Souleymane Oularé, Marcos Pereira, Roger Lukaku ont aussi accompli une grande partie de leur carrière en Belgique. Ils s'y sont tellement plu que leur progéniture y a vu le jour et qu'elle commence à se faire des prénoms au niveau professionnel.
Charles Musonda Senior a quitté Mufilira, en Zambie, où il avait vu le jour et fait son écolage, en jouant la plupart du temps pieds nus, à destination de la Venise du Nord où il retrouvait son ami en sélection Bwalya Kalusha, transféré quelques mois auparavant. Un véritable dépaysement pour ce jeune homme timide, mais dont le sourire illuminait déjà le visage. Nous sommes en 1986 et le plat pays est encore un peu enivré par les exploits de ses Diables à Mexico.
Un gamin précoce dans la tribu de Long Couteau
La Coupe du monde, Champagne Charly, comme on va rapidement le surnommer, en rêve depuis qu'il a étrenné le maillot des Chipolopolos (boulets de cuivre) pratiquement un an auparavant alors qu'il n'avait que seize ans. Car chez les Musonda, on est précoce. Charly prenait même part au début de l'année 1986 à la CAN. Un match, une blessure. Fin de l'histoire, mais début de son rêve européen.
Qui tourne un peu cauchemar quand les médecins du Cercle constatent que la nouvelle recrue a une jambe plus courte que l'autre. On lui confectionne des chaussures sur mesure et le gamin ne tarde pas à mettre tout le monde d'accord au point d'être transféré à Anderlecht douze mois plus tard, suivant ainsi Georges Leekens alors entraineur au Cercle.

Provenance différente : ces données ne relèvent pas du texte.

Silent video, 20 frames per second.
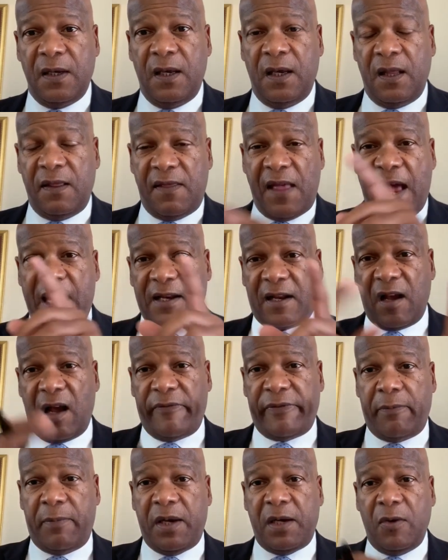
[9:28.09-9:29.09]
And that
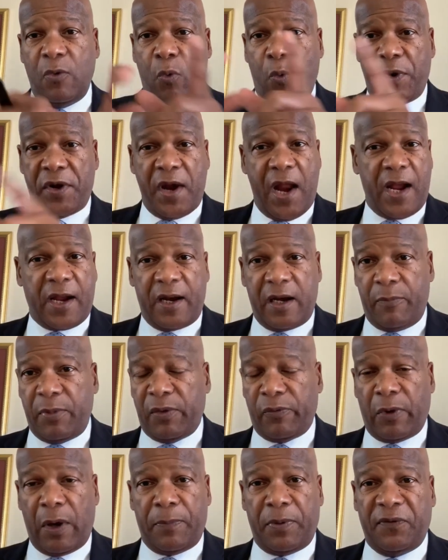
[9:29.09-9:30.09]
government, we're not going to be
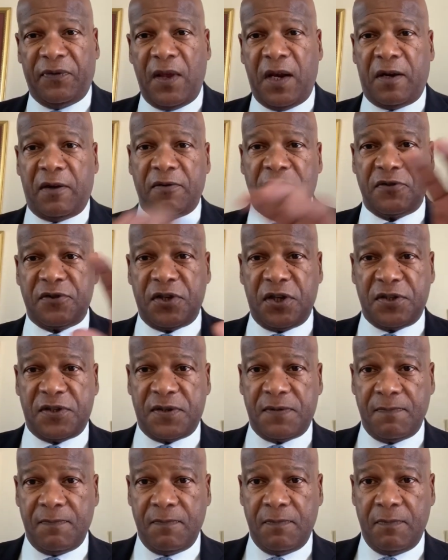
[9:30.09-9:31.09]
represented. It's just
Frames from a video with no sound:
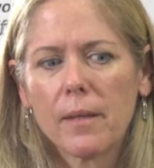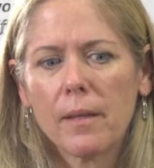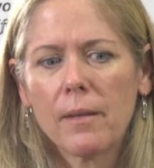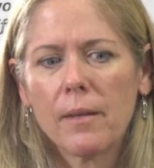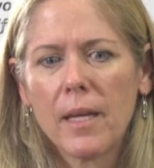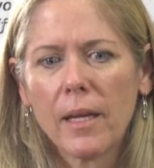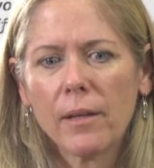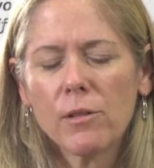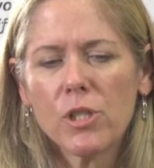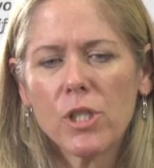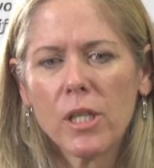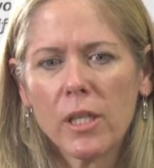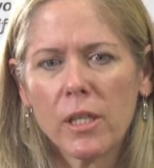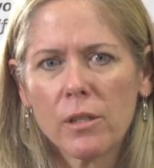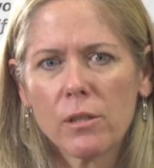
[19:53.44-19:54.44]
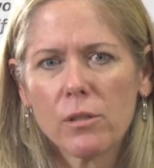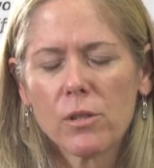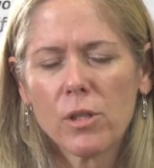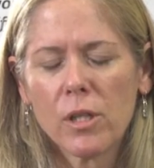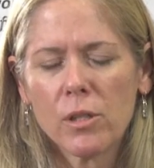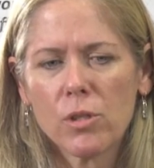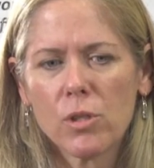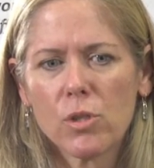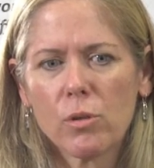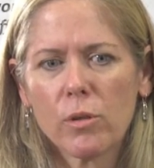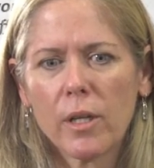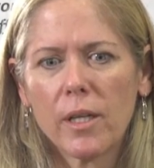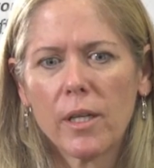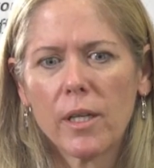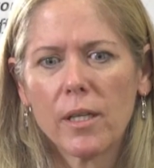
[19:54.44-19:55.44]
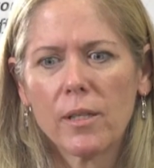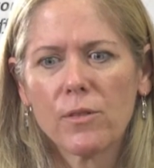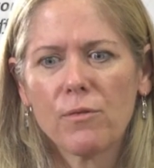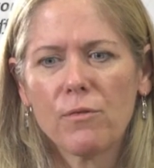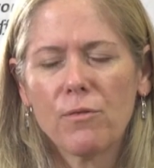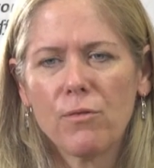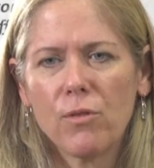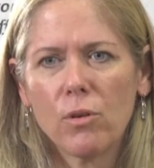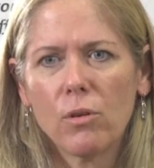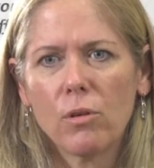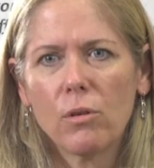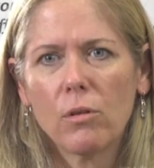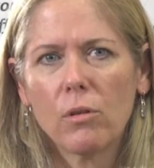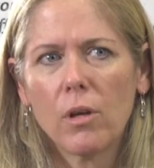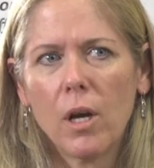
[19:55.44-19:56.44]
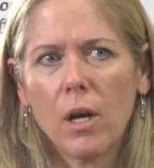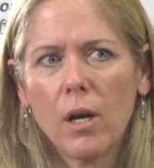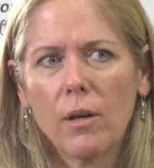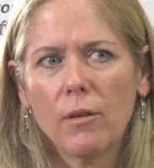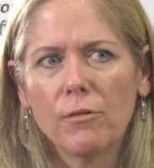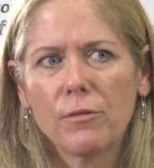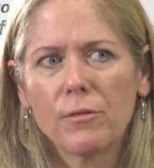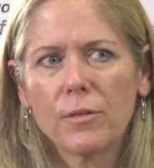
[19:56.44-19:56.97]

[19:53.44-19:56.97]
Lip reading: The energy industry is full of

Les belles années de Champagne Charly
Un autre monde pour celui qui rappelle avoir eu peur de se faire "massacrer" par les Andersen, Gudjohnsen et Keshi lors de son premier entrainement. Mais, sous l'aile d'un Leekens qui lui sert de taxi pour l'emmener aux entrainements, il trouve petit à petit sa place avant que Long Couteau ne se fasse finalement scalper à Saint-Guidon, faute de résultats probants.
Raymond Goethals est rappelé à la rescousse, mais n'est pas totalement convaincu par son milieu zambien. Il faudra quelques mois pour que l'homme au mégot ne tombe sous la charme. Les plus belles années de Musonda chez les Mauves arrivent tandis que l'exigeant public du Parc Astrid est conquis par sa justesse technique, sa précision de passes mais aussi sa gentillesse. Jusqu'en 1991, Champagne Charly est une valeur sûre du XI mauve. Il remporte deux Coupes de Belgique et un titre de champion, tout en atteignant la finale d'une Coupe des Coupes en 1990. La suite est ternie par des blessures à répétition.
De moins en moins présent en équipe nationale à cause de ces dernières, il échappe de peu à la mort en 1993 en déclinant, à la demande de Michel Verschueren, une sélection de la Zambie pour un match de qualification pour le Mondial 1994. L'avion de ses coéquipiers s'abîme au large de Libreville. Il n'y aura aucun survivant. Le sourire de Champagne Charly disparait peu à peu pour réapparaître lors des naissances de Lamisha (1992) et Tika (1994).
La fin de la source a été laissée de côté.